At the performance captured on Glasgow Sunday Jandek declines to reprise
any songs from his canon -- not even the oft-rerecorded "European Jewel
or "message to the Clerk" -- and presents all new material instead. The
new material reflects nothing of his sudden extroversion: In "Where I
Stay" he relates that "There's only this room / Where I stay / I stare
at objects / But I don't see them." Also included is a love song shot
through with religious overtones a la St. John of the Cross ("Darkness
You Give"), a few bleak meditations on death ("Not Even Water" and "Sea
of Red"), a few darkly humorous blues numbers ("Real Wild", "The Other
Side"), and a quintessential Jandekian exploration of how everyday life
can be shot through with vertiginous despair ("Blue, Blue World"). 

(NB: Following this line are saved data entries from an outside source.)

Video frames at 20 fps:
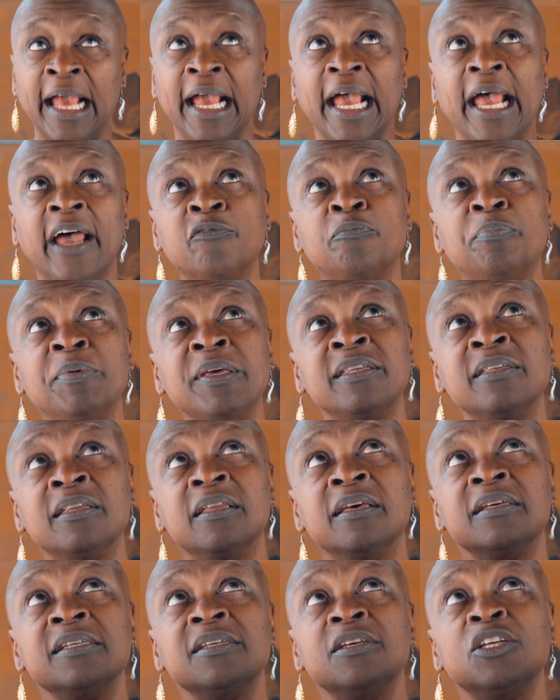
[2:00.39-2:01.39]
have
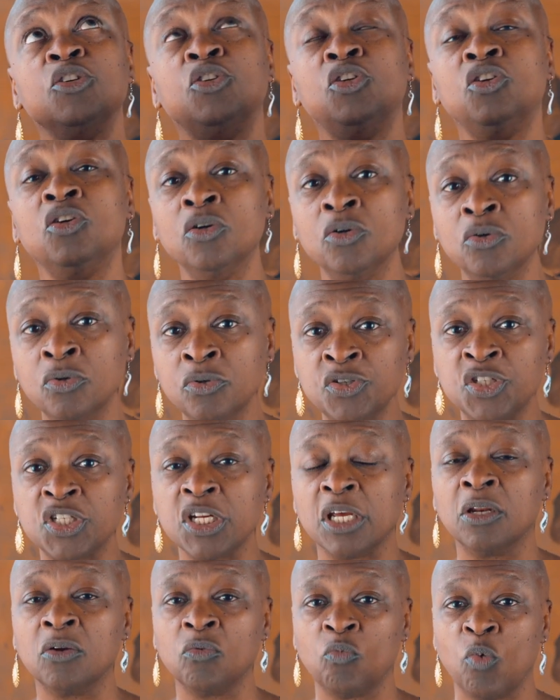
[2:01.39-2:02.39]
been
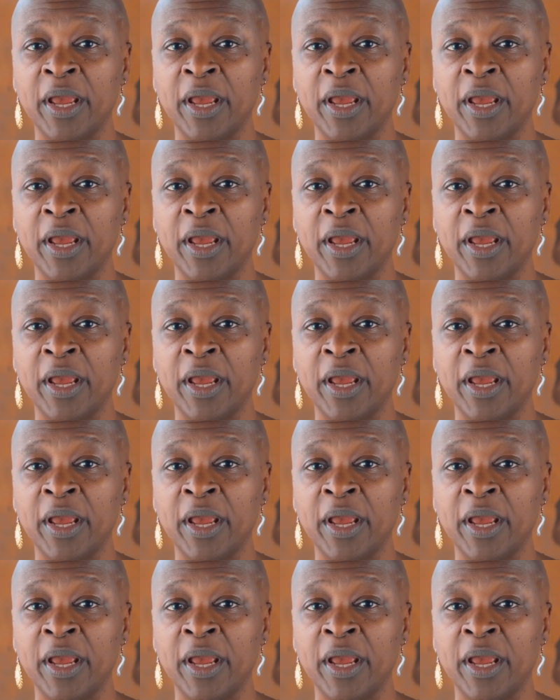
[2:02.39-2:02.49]
used in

Whether Glasgow Sunday is ideal for Jandek newcomers is debatable.
Because of its relative accessibility, it is entirely uncharacteristic,
providing a totally misleading impression of how the rest of his catalog
sounds. It's best to consider this string of live performances as
another unexpected chapter in a musical career that has already seen
several acoustic phases, a spastic electric phase, a truly spooky a
capella period, and a recent phase where he played only the double-bass.
Though Jandek has come closer to conventional music than anyone would
have thought possible a decade ago, he remains a traveler on his own
unfathomable road. May we never know where he's going.